--- Given records ---

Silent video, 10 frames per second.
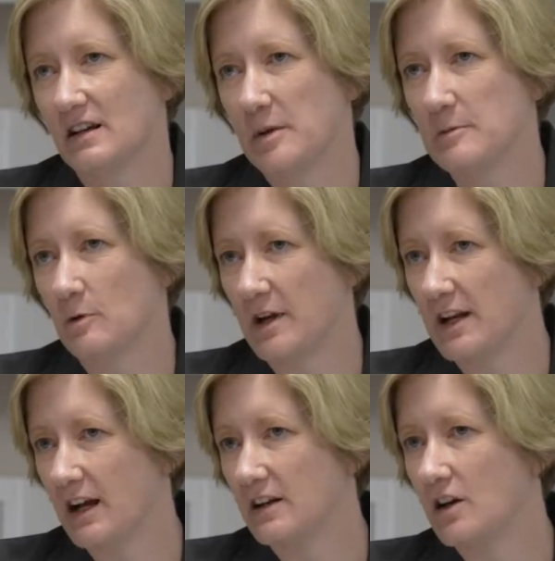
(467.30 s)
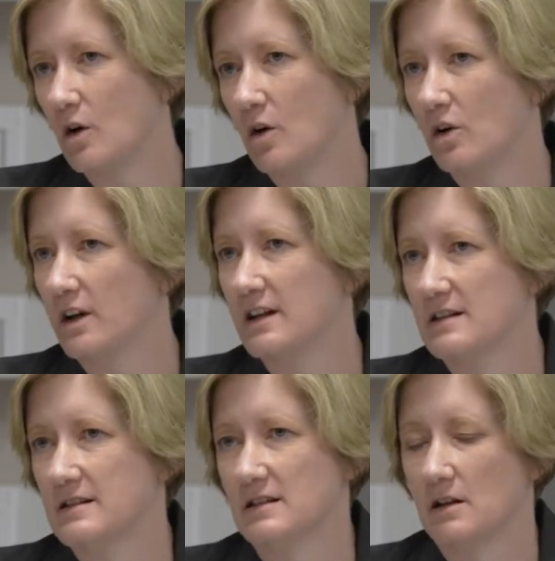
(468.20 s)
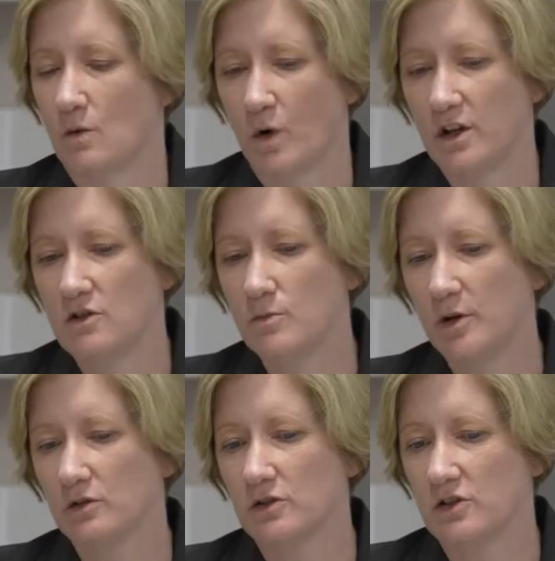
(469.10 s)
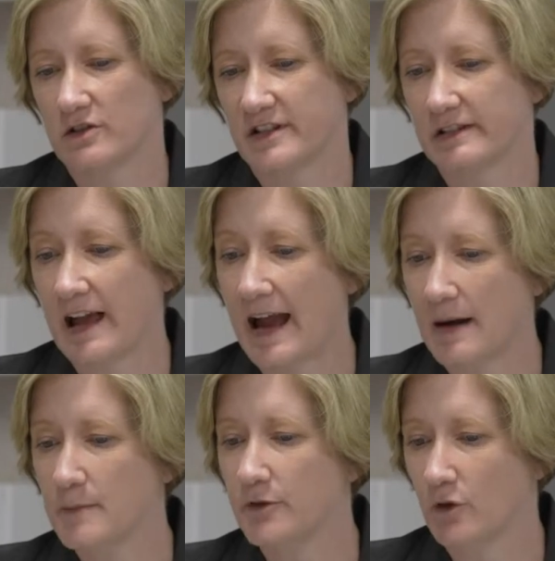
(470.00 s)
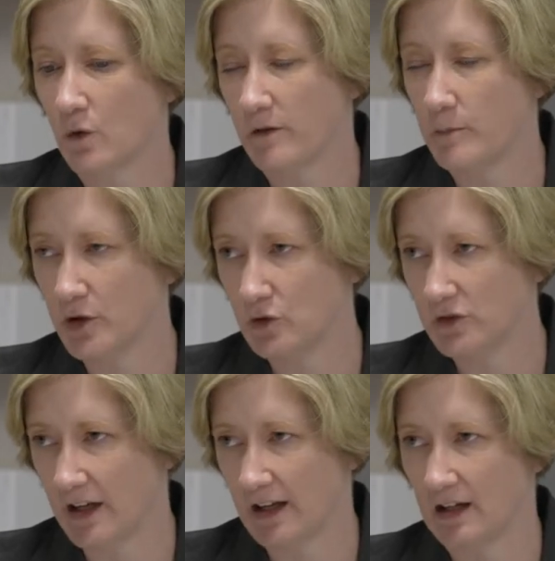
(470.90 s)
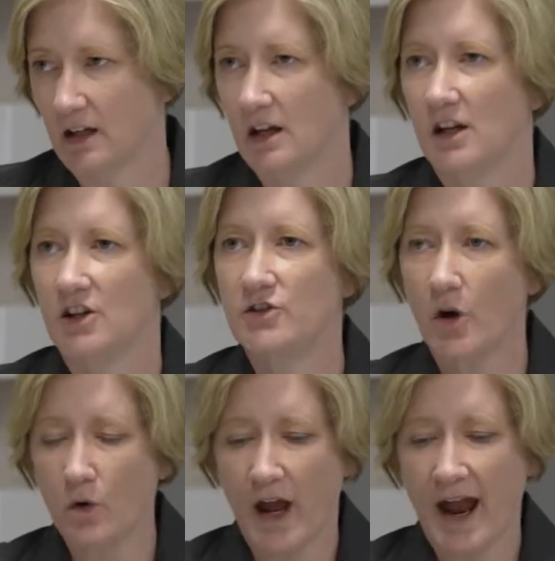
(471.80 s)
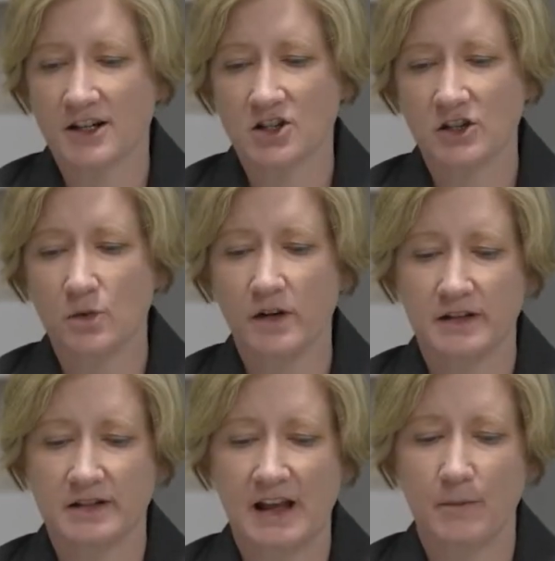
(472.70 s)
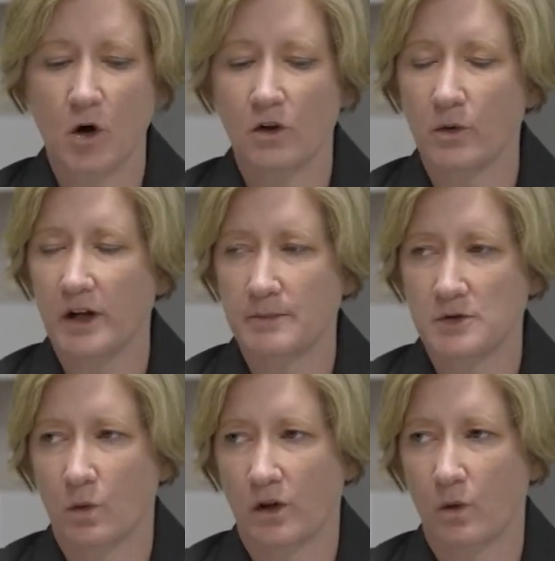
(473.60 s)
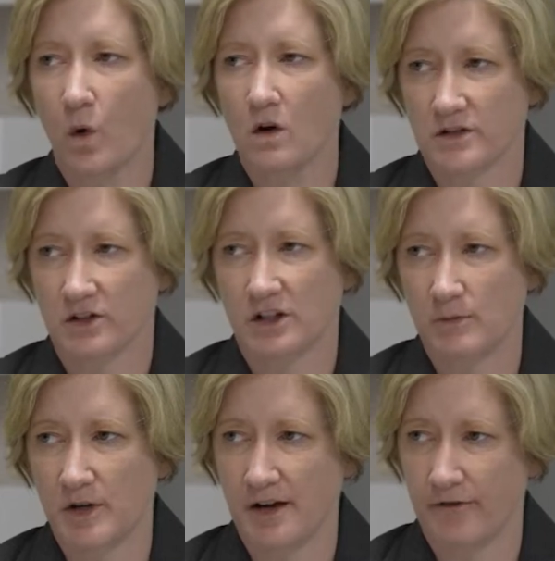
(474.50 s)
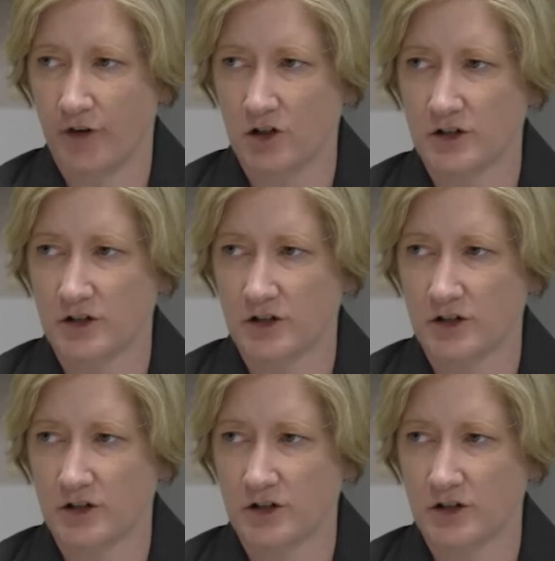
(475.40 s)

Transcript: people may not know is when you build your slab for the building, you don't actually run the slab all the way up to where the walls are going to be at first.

---
--- Given records ---

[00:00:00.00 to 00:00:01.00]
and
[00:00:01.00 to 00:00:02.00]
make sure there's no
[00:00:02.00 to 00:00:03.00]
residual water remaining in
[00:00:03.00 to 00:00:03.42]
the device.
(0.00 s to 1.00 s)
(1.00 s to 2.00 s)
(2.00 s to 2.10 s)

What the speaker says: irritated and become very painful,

---

Nothing but the lines above from the line with "Silent video, 10 frames per second." up to and including the line with "Transcript: people may" should be returned, exactly as written and without pictures.

Silent video, 10 frames per second.
(467.30 s)
(468.20 s)
(469.10 s)
(470.00 s)
(470.90 s)
(471.80 s)
(472.70 s)
(473.60 s)
(474.50 s)
(475.40 s)

Transcript: people may not know is when you build your slab for the building, you don't actually run the slab all the way up to where the walls are going to be at first.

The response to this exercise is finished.